Recorded data

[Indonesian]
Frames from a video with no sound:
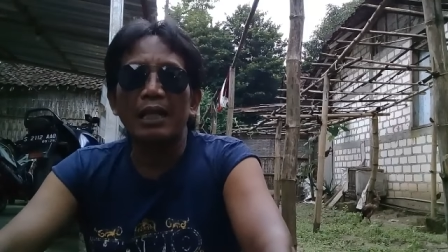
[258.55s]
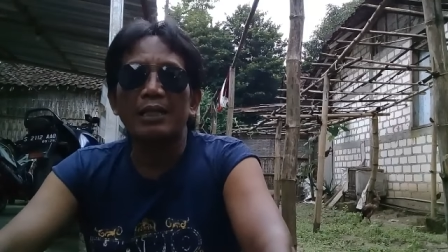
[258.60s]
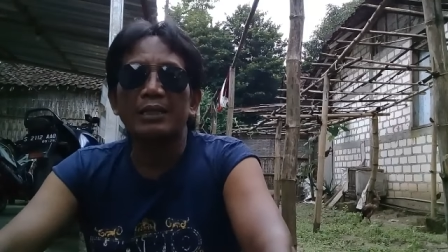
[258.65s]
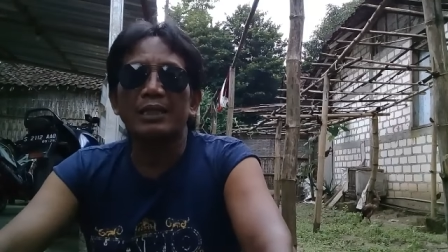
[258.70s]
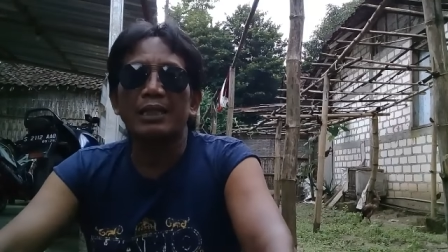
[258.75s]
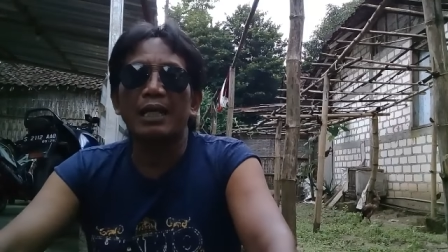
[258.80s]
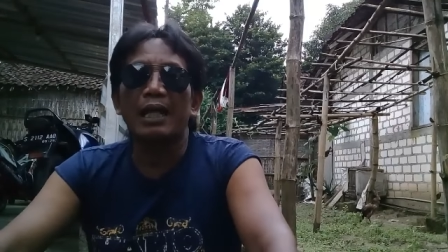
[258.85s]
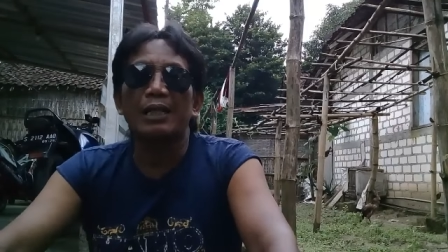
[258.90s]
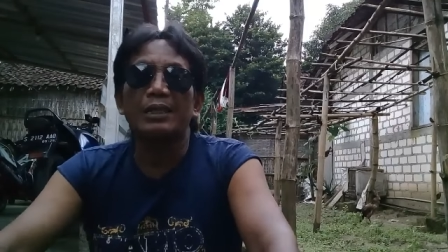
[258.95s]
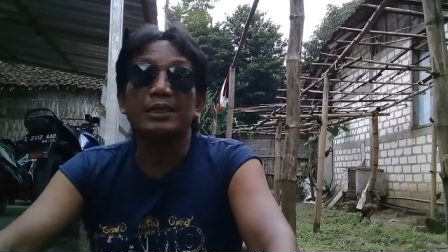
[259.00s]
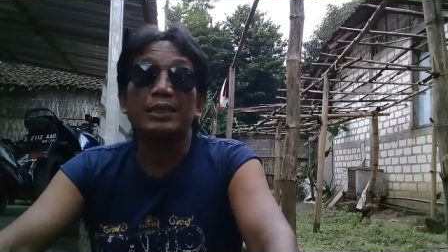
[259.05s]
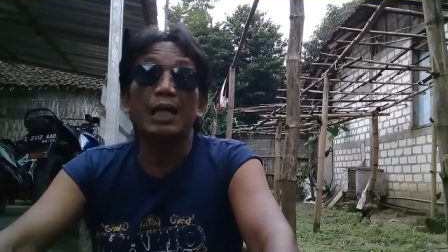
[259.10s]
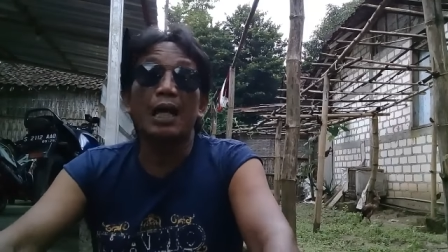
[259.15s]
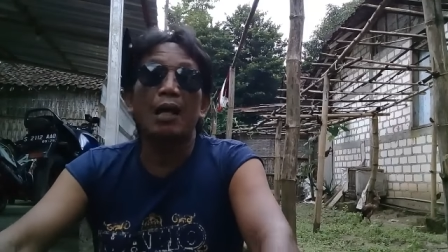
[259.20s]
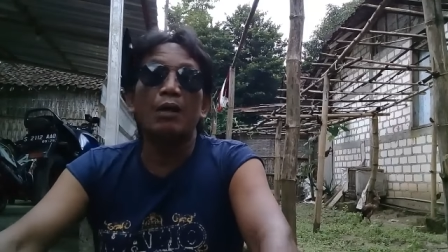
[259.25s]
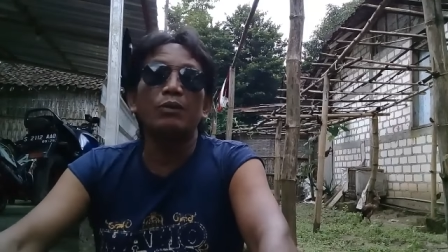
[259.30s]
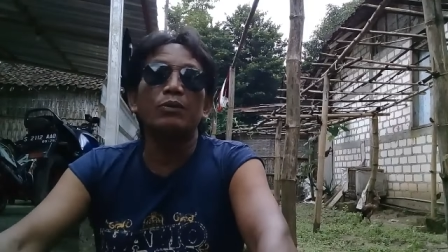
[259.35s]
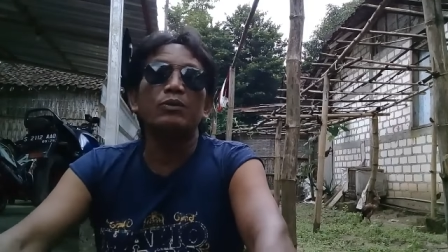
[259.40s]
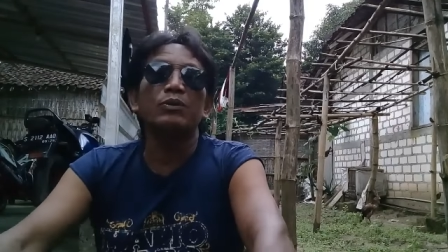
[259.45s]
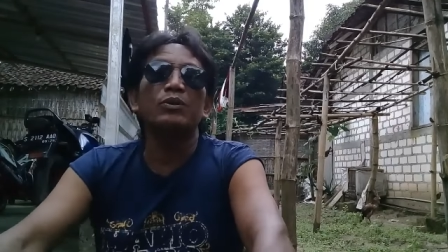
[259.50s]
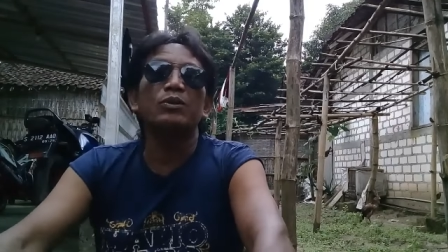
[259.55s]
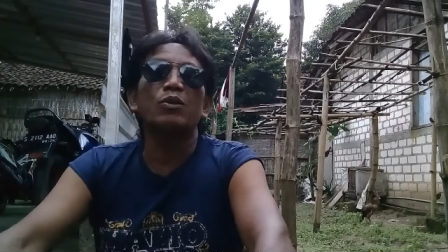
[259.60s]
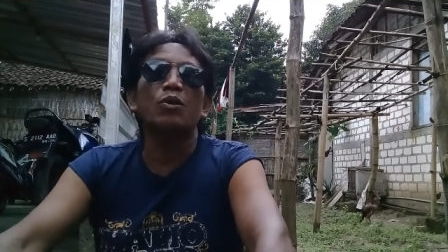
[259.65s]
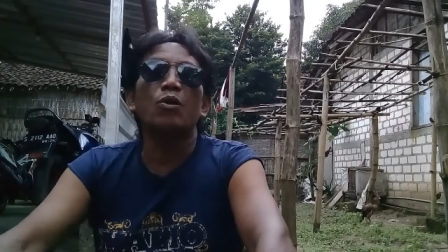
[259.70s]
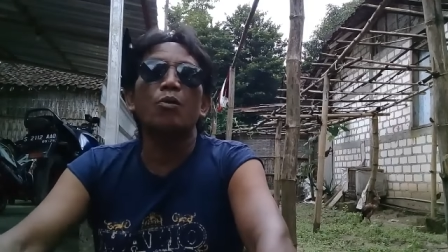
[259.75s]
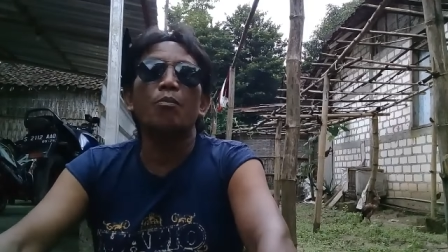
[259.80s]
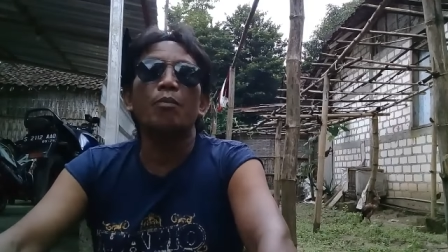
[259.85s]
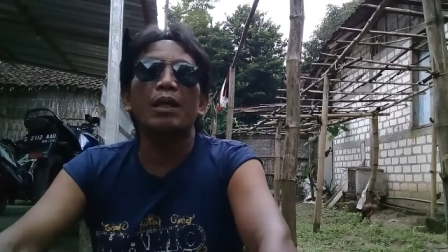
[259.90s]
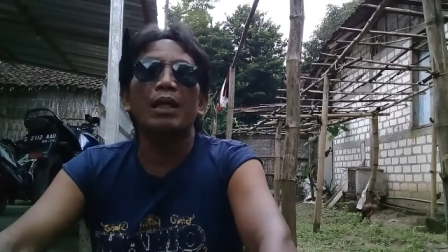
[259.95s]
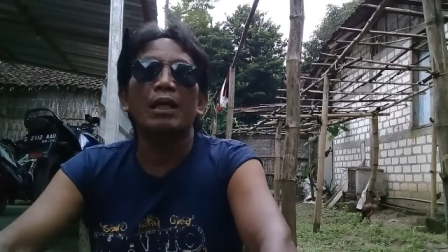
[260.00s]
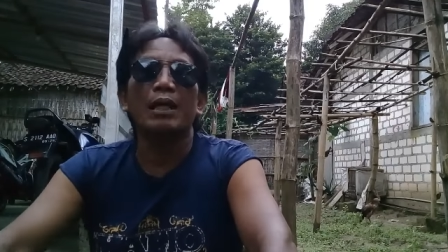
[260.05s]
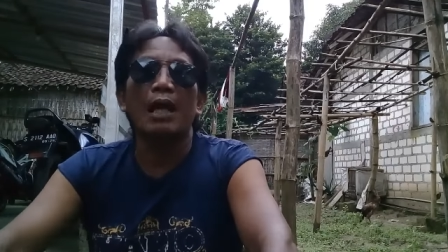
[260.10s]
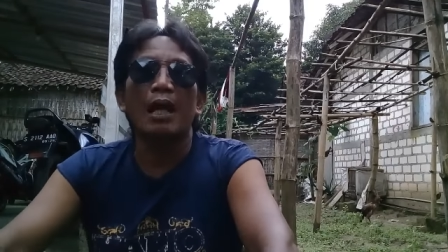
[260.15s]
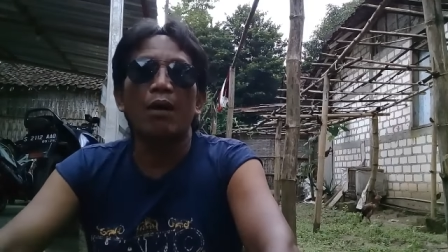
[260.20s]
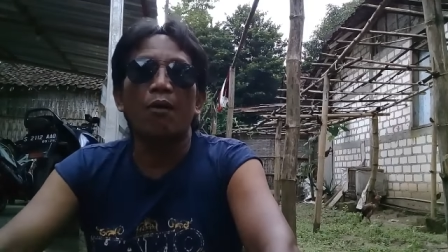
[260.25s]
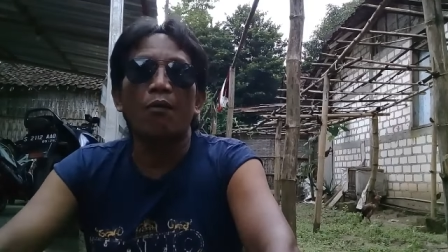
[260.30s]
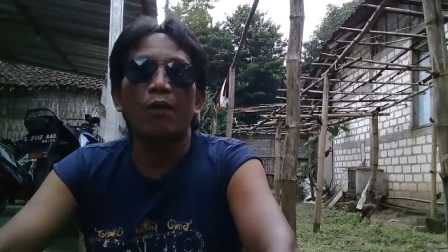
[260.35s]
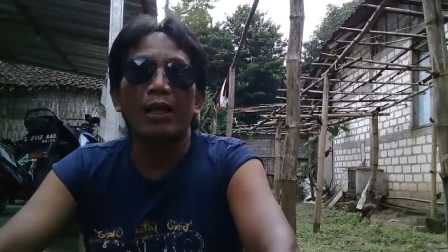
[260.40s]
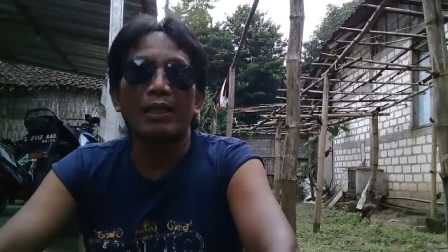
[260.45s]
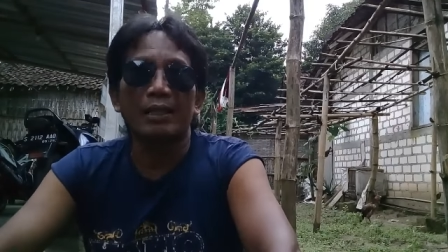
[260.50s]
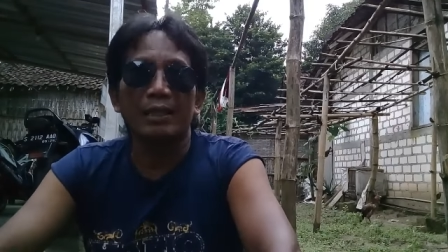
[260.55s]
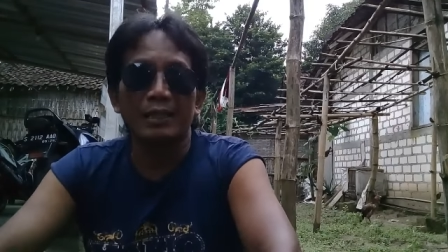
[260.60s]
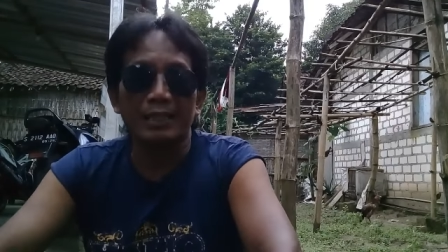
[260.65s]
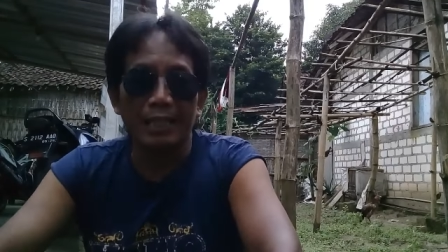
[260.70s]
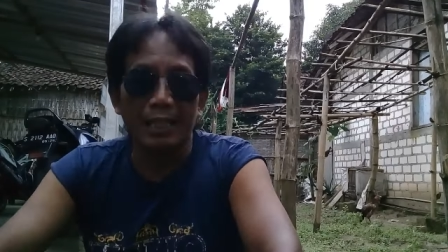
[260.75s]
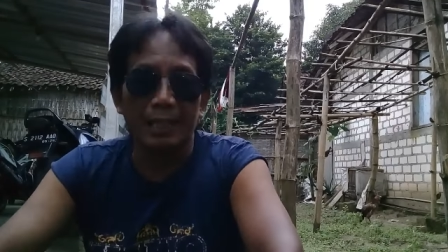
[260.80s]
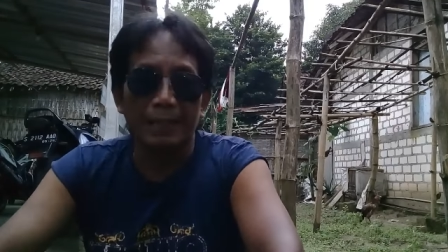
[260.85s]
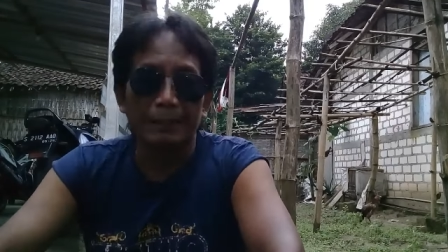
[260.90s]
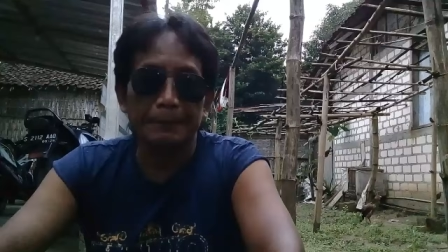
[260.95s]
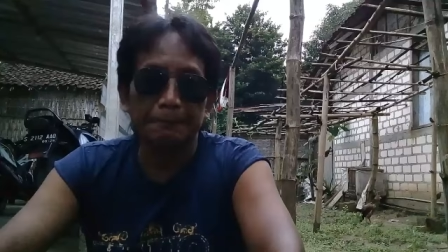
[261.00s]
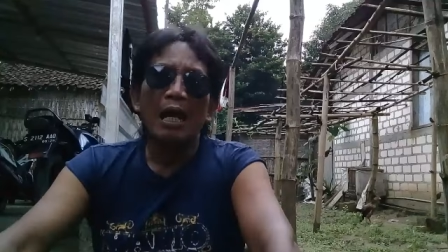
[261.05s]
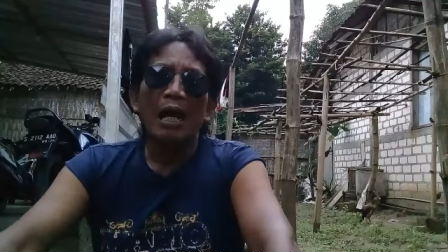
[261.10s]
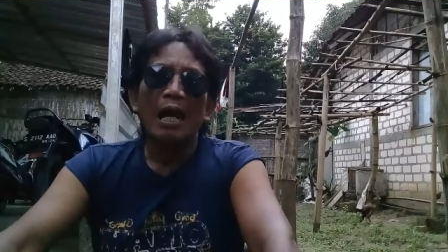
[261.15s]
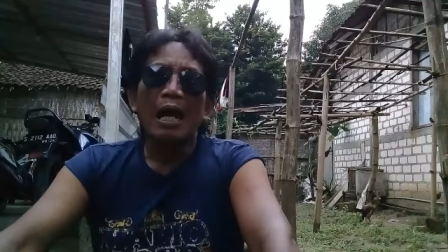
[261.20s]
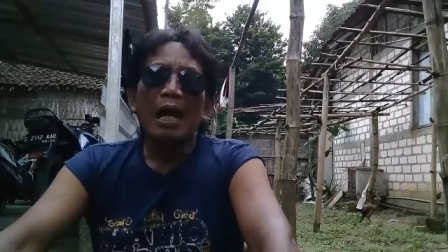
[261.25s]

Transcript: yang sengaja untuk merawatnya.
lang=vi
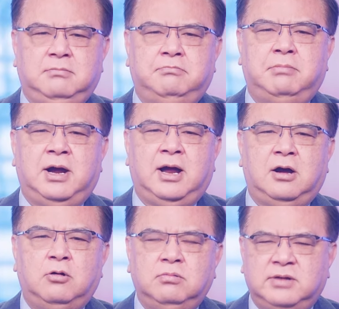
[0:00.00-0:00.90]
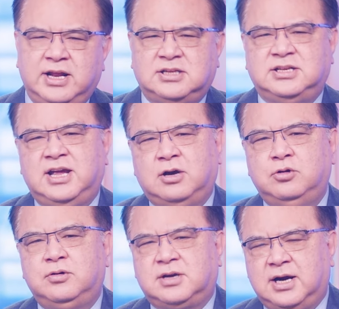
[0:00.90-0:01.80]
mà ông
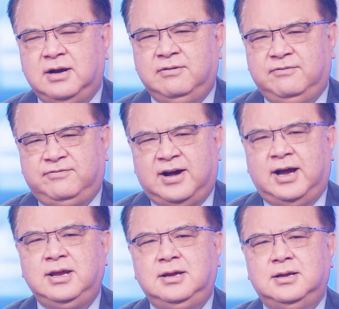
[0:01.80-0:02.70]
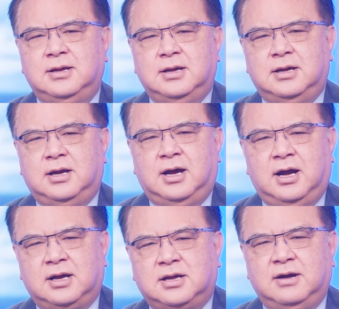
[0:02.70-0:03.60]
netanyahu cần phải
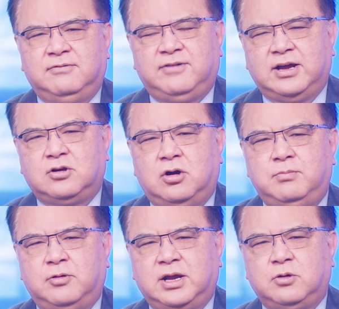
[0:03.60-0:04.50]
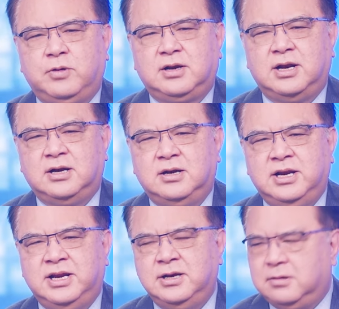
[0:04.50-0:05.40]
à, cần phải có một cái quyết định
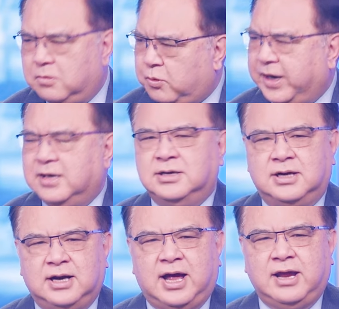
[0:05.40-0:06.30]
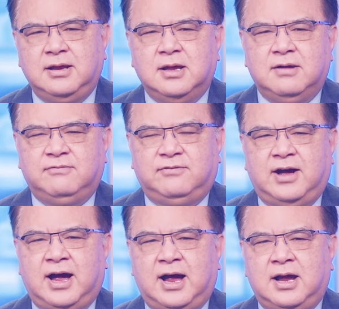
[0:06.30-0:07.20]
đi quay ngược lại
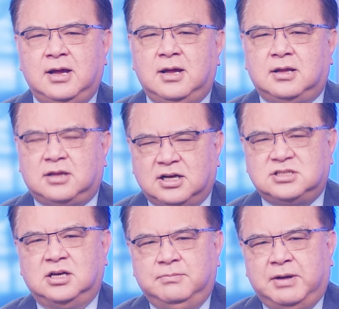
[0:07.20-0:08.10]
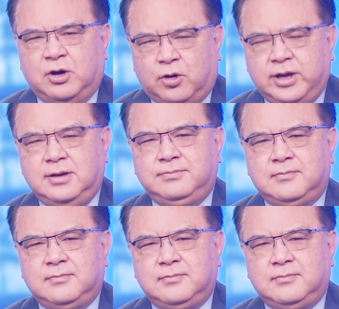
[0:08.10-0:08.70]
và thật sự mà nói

__EXERCISE DESCRIPTION__
Pictures aren't part of the copy; return each record above exactly.

__SOLUTION FOR THIS PROBLEM__
[Indonesian]
Frames from a video with no sound:
[258.55s]
[258.60s]
[258.65s]
[258.70s]
[258.75s]
[258.80s]
[258.85s]
[258.90s]
[258.95s]
[259.00s]
[259.05s]
[259.10s]
[259.15s]
[259.20s]
[259.25s]
[259.30s]
[259.35s]
[259.40s]
[259.45s]
[259.50s]
[259.55s]
[259.60s]
[259.65s]
[259.70s]
[259.75s]
[259.80s]
[259.85s]
[259.90s]
[259.95s]
[260.00s]
[260.05s]
[260.10s]
[260.15s]
[260.20s]
[260.25s]
[260.30s]
[260.35s]
[260.40s]
[260.45s]
[260.50s]
[260.55s]
[260.60s]
[260.65s]
[260.70s]
[260.75s]
[260.80s]
[260.85s]
[260.90s]
[260.95s]
[261.00s]
[261.05s]
[261.10s]
[261.15s]
[261.20s]
[261.25s]

Transcript: yang sengaja untuk merawatnya.
lang=vi
[0:00.00-0:00.90]
[0:00.90-0:01.80]
mà ông
[0:01.80-0:02.70]
[0:02.70-0:03.60]
netanyahu cần phải
[0:03.60-0:04.50]
[0:04.50-0:05.40]
à, cần phải có một cái quyết định
[0:05.40-0:06.30]
[0:06.30-0:07.20]
đi quay ngược lại
[0:07.20-0:08.10]
[0:08.10-0:08.70]
và thật sự mà nói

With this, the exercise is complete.